(Data for processing)
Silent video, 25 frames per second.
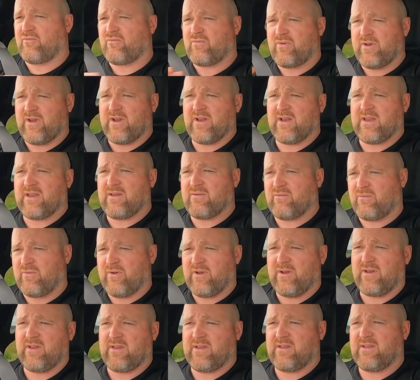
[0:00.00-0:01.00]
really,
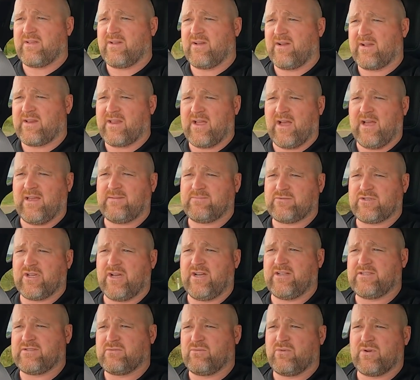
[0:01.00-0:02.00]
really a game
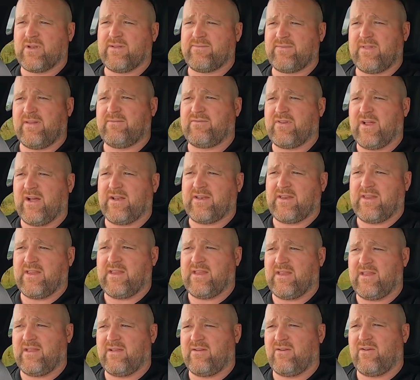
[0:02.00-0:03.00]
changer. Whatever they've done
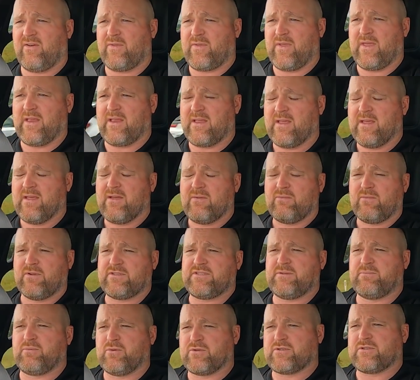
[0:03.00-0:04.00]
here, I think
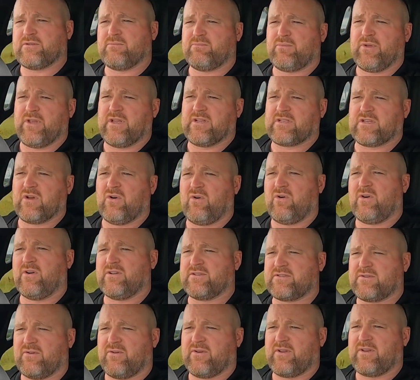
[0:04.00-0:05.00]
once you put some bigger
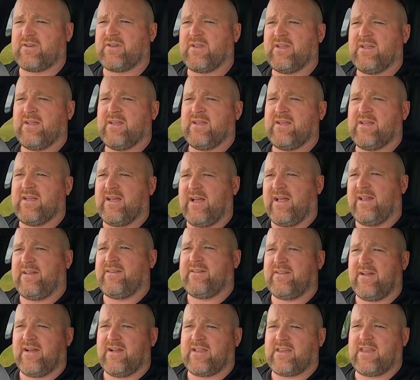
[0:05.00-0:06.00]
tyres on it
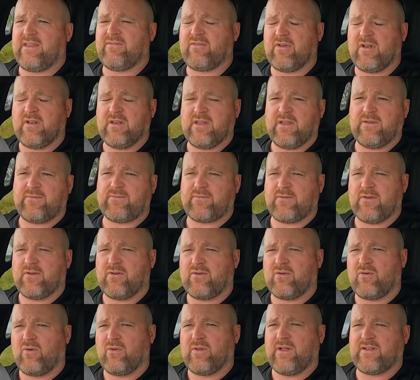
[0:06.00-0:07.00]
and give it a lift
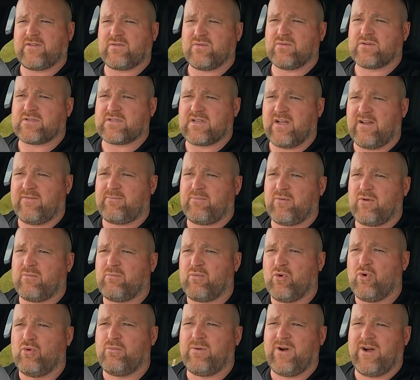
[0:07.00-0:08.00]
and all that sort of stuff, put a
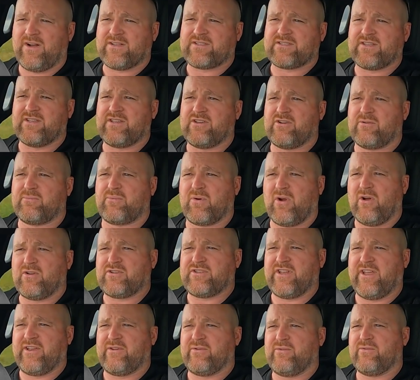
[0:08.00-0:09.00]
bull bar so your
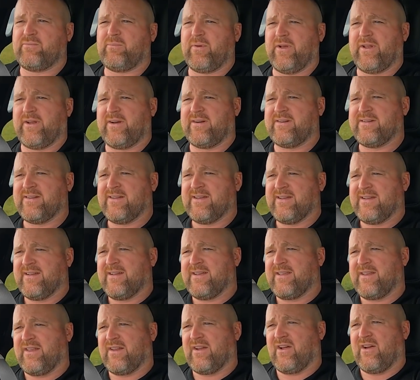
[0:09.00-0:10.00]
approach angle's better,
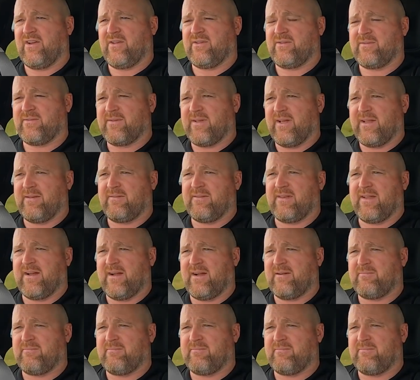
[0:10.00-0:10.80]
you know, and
(End Data for processing)
* Your instructions: Would you copy every entry exactly as it stands, leaving out the pictures?

* Answer section:
Silent video, 25 frames per second.
[0:00.00-0:01.00]
really,
[0:01.00-0:02.00]
really a game
[0:02.00-0:03.00]
changer. Whatever they've done
[0:03.00-0:04.00]
here, I think
[0:04.00-0:05.00]
once you put some bigger
[0:05.00-0:06.00]
tyres on it
[0:06.00-0:07.00]
and give it a lift
[0:07.00-0:08.00]
and all that sort of stuff, put a
[0:08.00-0:09.00]
bull bar so your
[0:09.00-0:10.00]
approach angle's better,
[0:10.00-0:10.80]
you know, and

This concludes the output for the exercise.